### Collected data entries
=-=-=

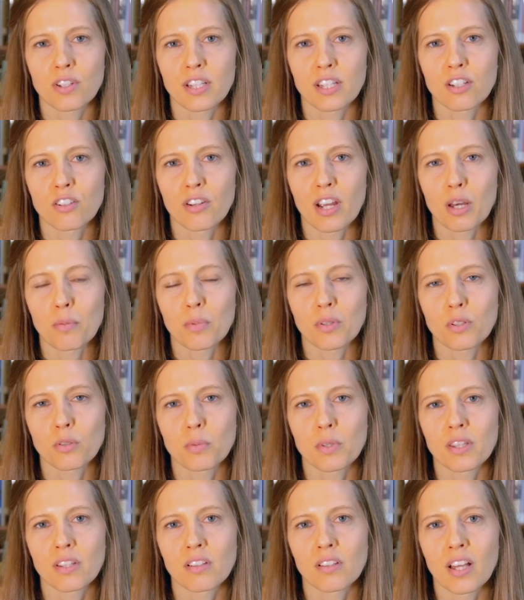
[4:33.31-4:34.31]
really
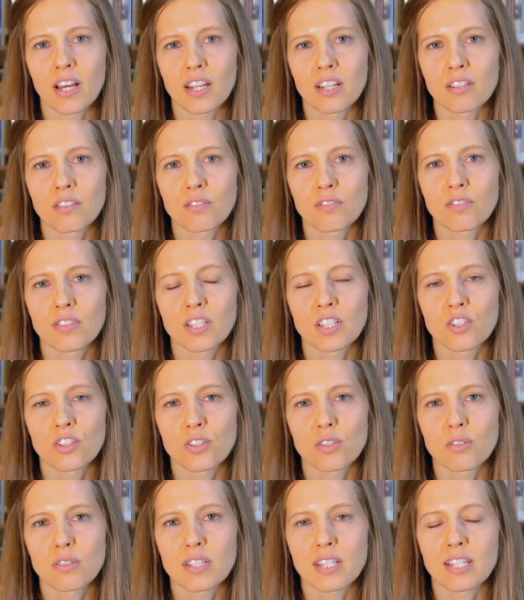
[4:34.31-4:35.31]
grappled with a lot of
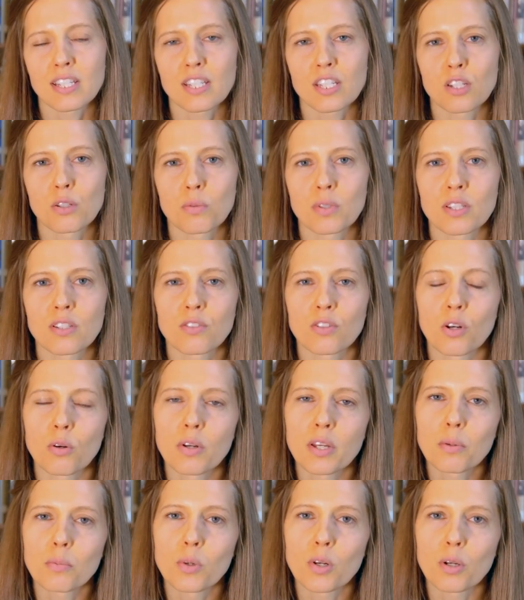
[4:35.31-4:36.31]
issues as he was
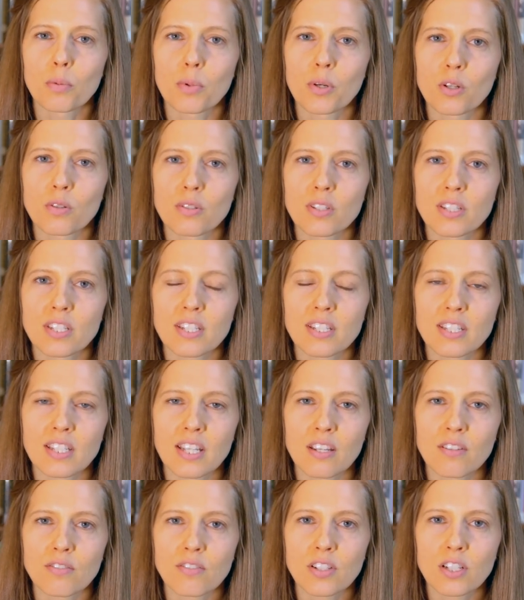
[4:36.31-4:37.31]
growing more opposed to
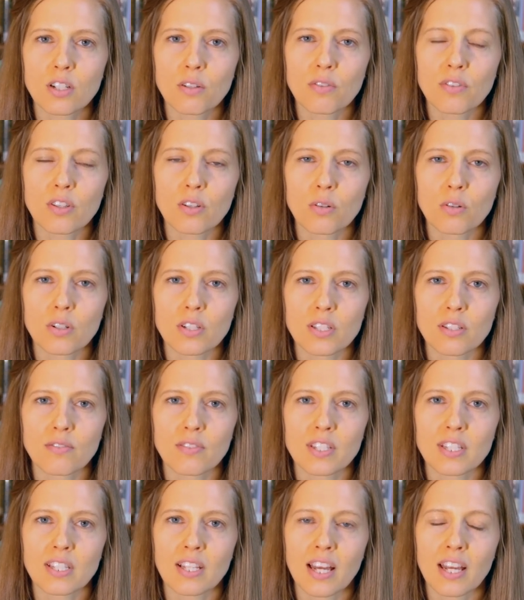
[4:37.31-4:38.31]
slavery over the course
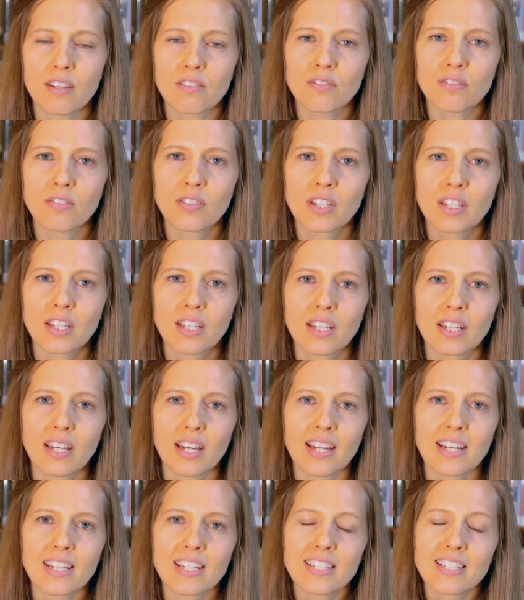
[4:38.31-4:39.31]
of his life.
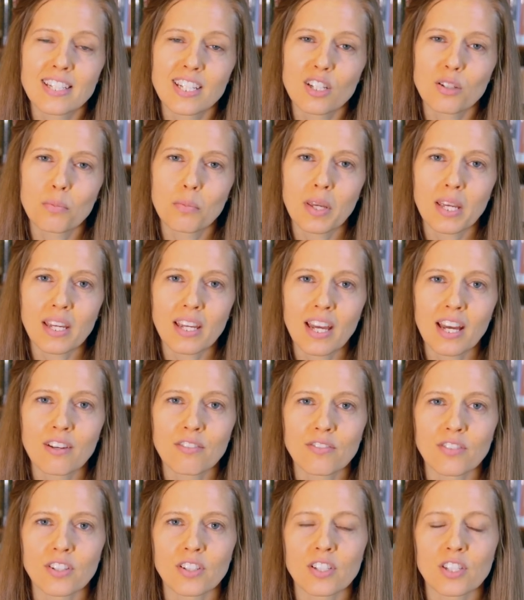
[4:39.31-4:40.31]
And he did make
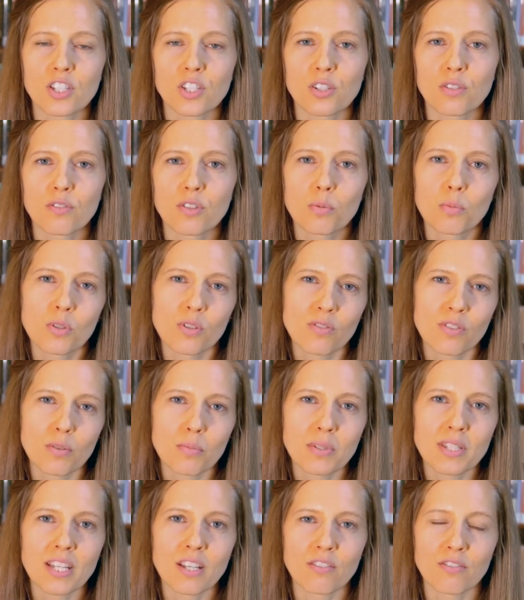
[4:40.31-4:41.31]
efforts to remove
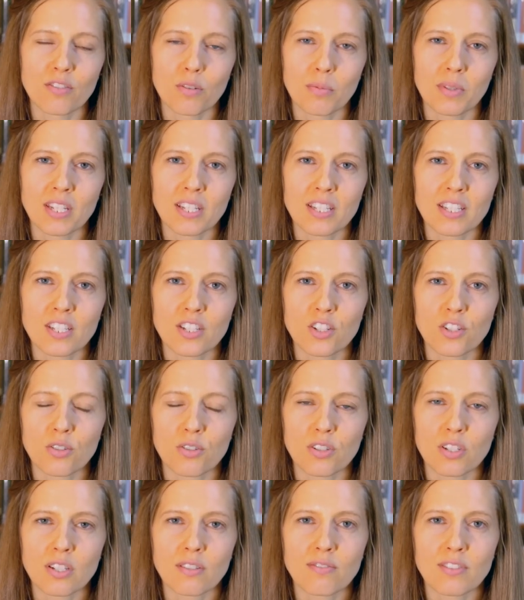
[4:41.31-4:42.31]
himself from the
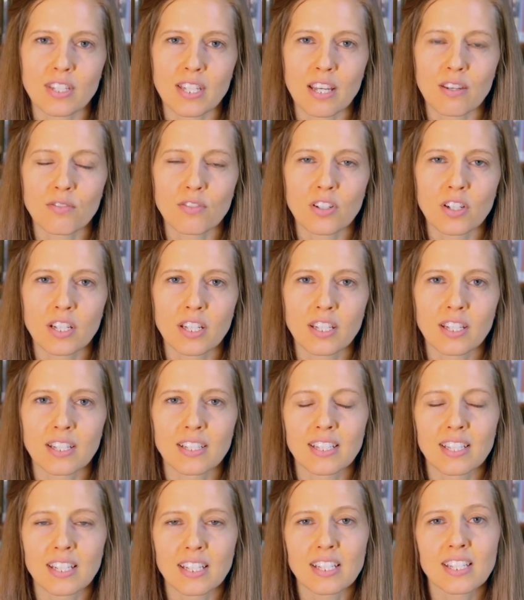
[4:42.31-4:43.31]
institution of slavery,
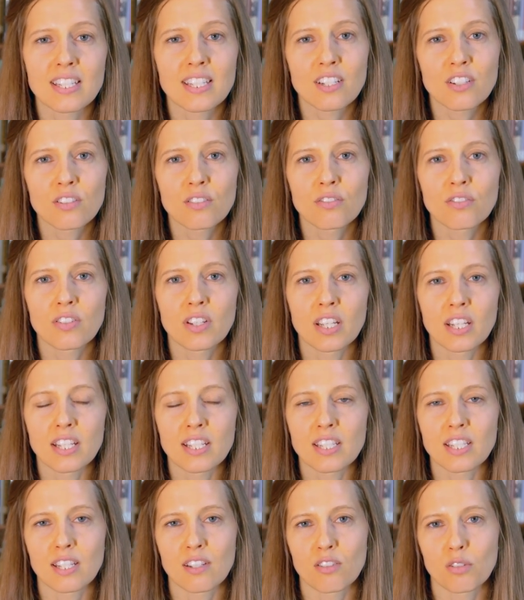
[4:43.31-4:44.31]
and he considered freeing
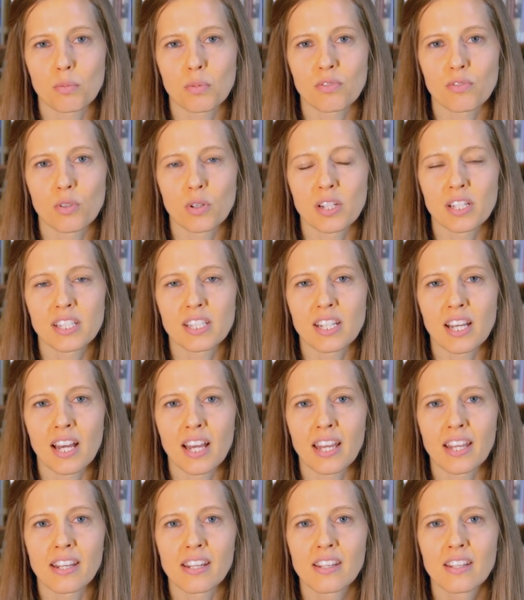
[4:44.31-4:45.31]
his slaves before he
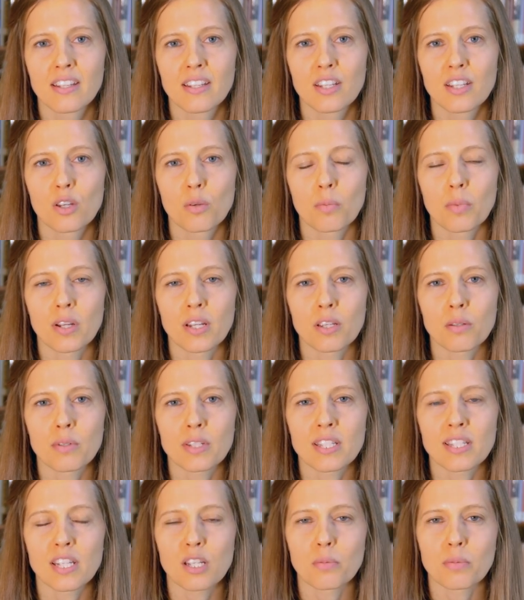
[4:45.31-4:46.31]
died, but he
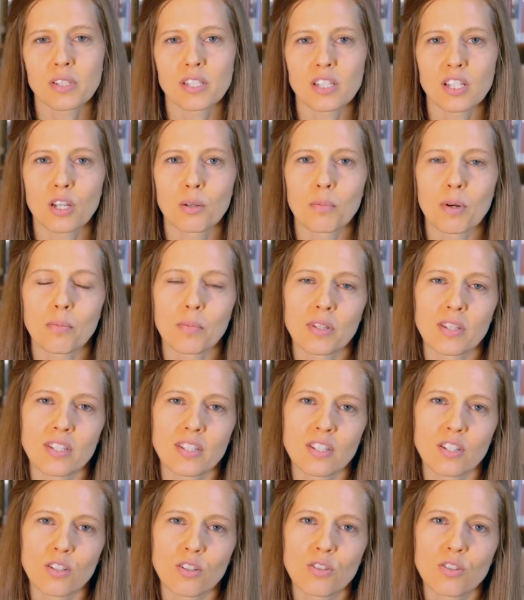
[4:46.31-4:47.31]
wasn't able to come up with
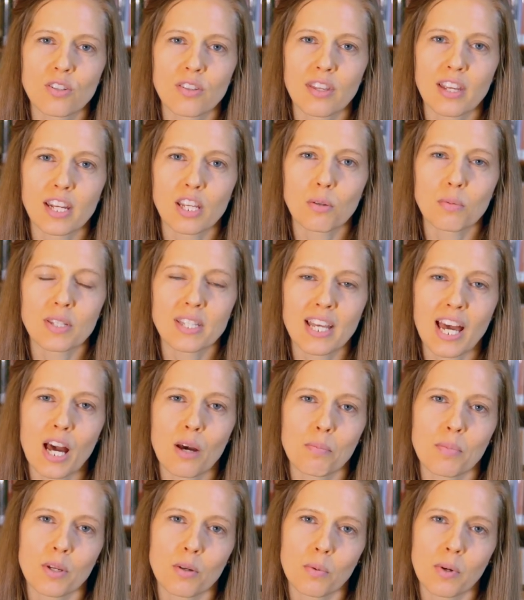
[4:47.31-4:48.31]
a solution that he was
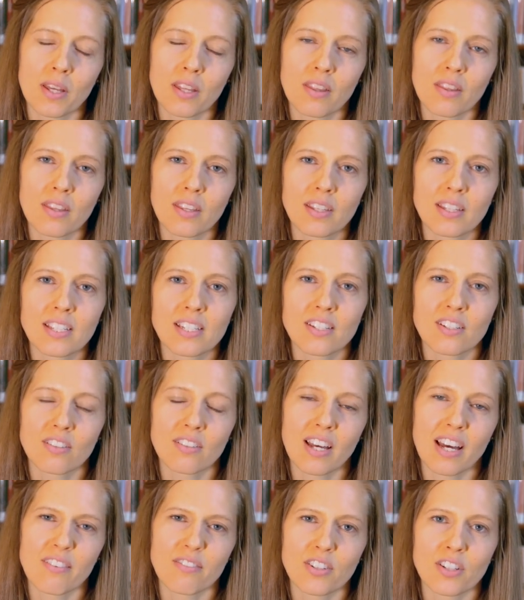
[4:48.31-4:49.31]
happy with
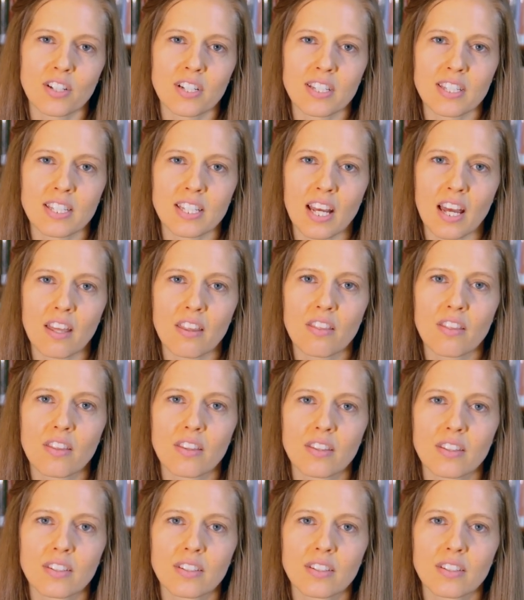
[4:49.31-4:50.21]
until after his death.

=-=-=

### What needs to be done
What is needed is an exact copy of the lines from the line with "[4:44.31-4:45.31]" to the end of the data above, both included, without any pictures.

### Written solution
[4:44.31-4:45.31]
his slaves before he
[4:45.31-4:46.31]
died, but he
[4:46.31-4:47.31]
wasn't able to come up with
[4:47.31-4:48.31]
a solution that he was
[4:48.31-4:49.31]
happy with
[4:49.31-4:50.21]
until after his death.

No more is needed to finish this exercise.